====== Provided records ======

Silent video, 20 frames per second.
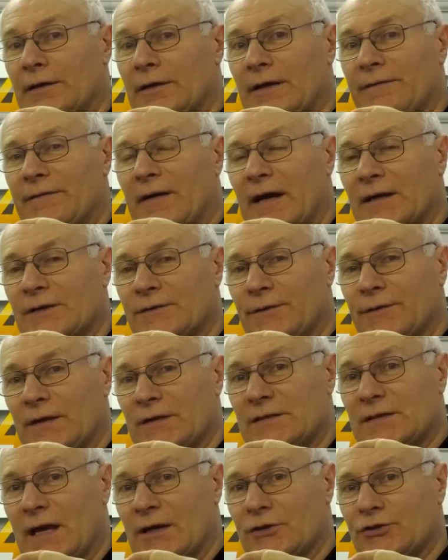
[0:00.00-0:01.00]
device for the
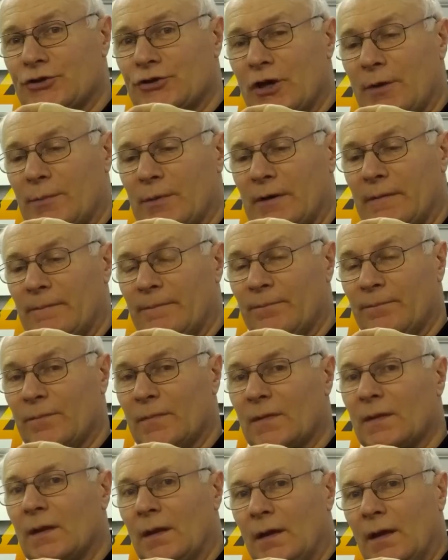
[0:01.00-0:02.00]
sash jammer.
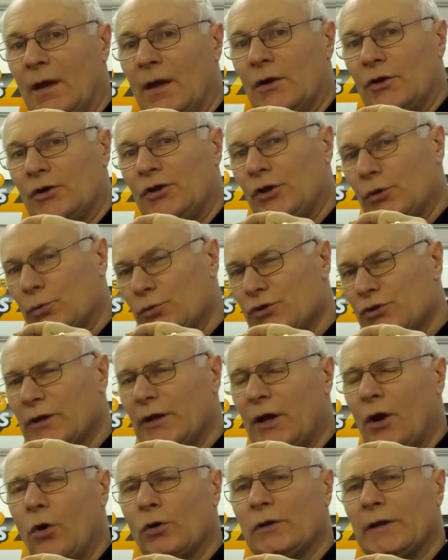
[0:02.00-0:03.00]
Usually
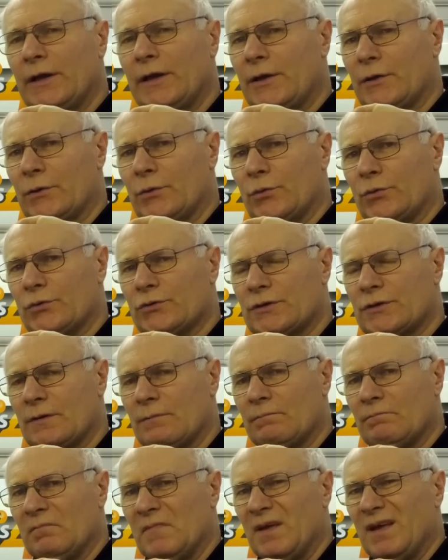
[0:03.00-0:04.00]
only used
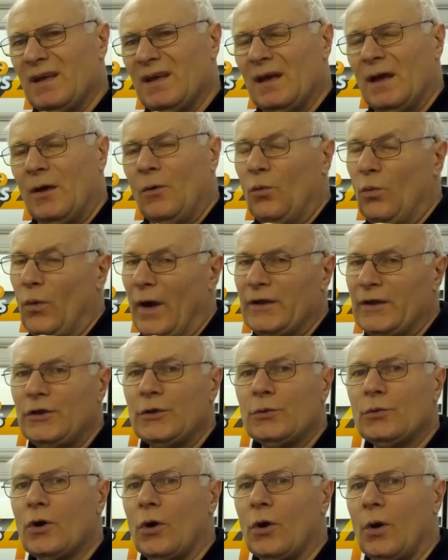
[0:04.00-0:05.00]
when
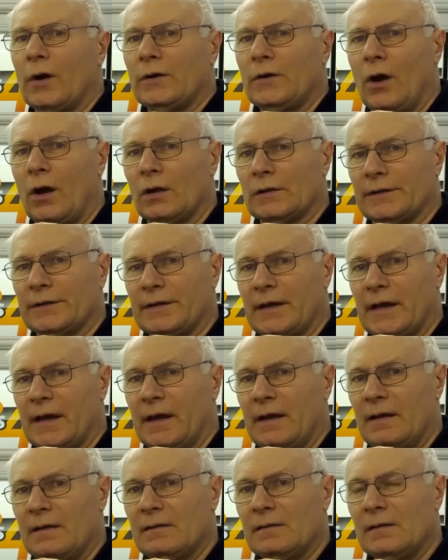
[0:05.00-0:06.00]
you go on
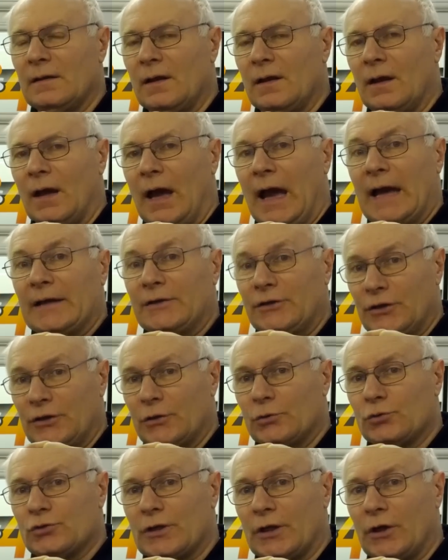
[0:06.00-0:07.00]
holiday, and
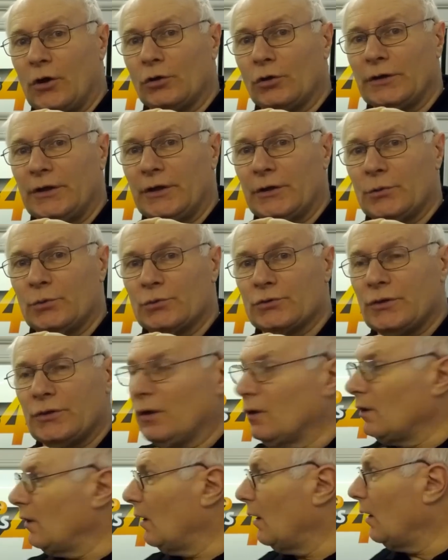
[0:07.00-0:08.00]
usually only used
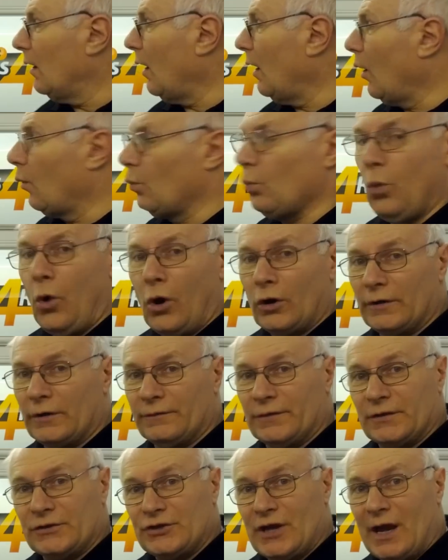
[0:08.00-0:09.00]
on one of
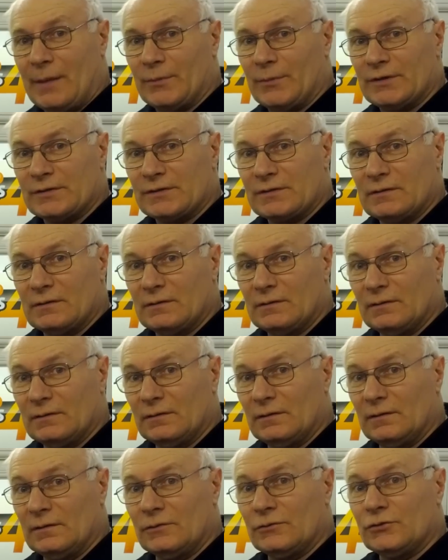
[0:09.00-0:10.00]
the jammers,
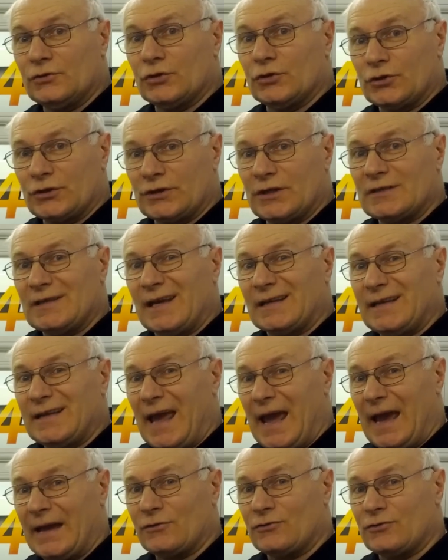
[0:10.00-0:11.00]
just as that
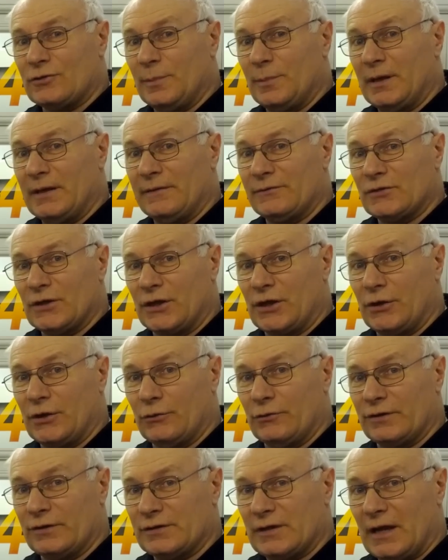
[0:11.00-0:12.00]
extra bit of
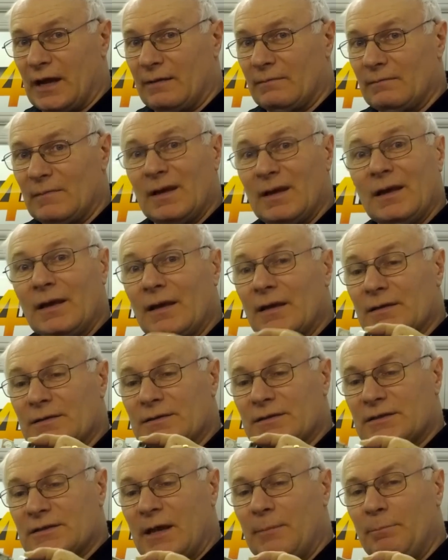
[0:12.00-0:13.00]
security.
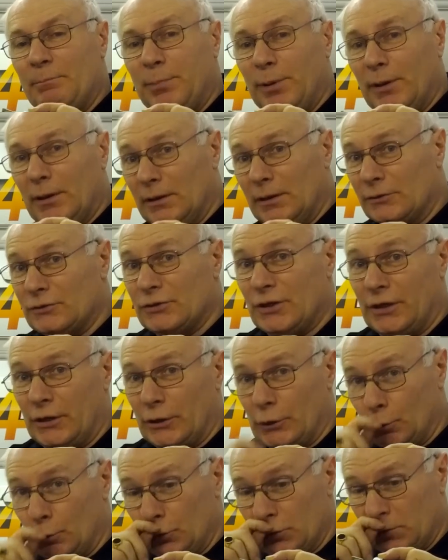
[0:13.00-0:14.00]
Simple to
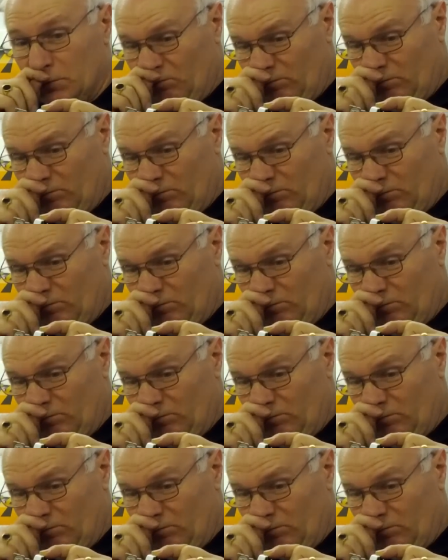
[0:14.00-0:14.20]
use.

======
====== Provided records ======

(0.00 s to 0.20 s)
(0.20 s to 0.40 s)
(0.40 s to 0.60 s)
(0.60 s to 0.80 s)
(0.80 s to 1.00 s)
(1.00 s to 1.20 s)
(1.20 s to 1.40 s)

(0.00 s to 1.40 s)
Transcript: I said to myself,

======

The problem:
Output the lines of the records above exactly as they appear, from the line containing "(0.20 s to 0.40 s)" through the line containing "Transcript: I said".

Exercise output:
(0.20 s to 0.40 s)
(0.40 s to 0.60 s)
(0.60 s to 0.80 s)
(0.80 s to 1.00 s)
(1.00 s to 1.20 s)
(1.20 s to 1.40 s)

(0.00 s to 1.40 s)
Transcript: I said to myself,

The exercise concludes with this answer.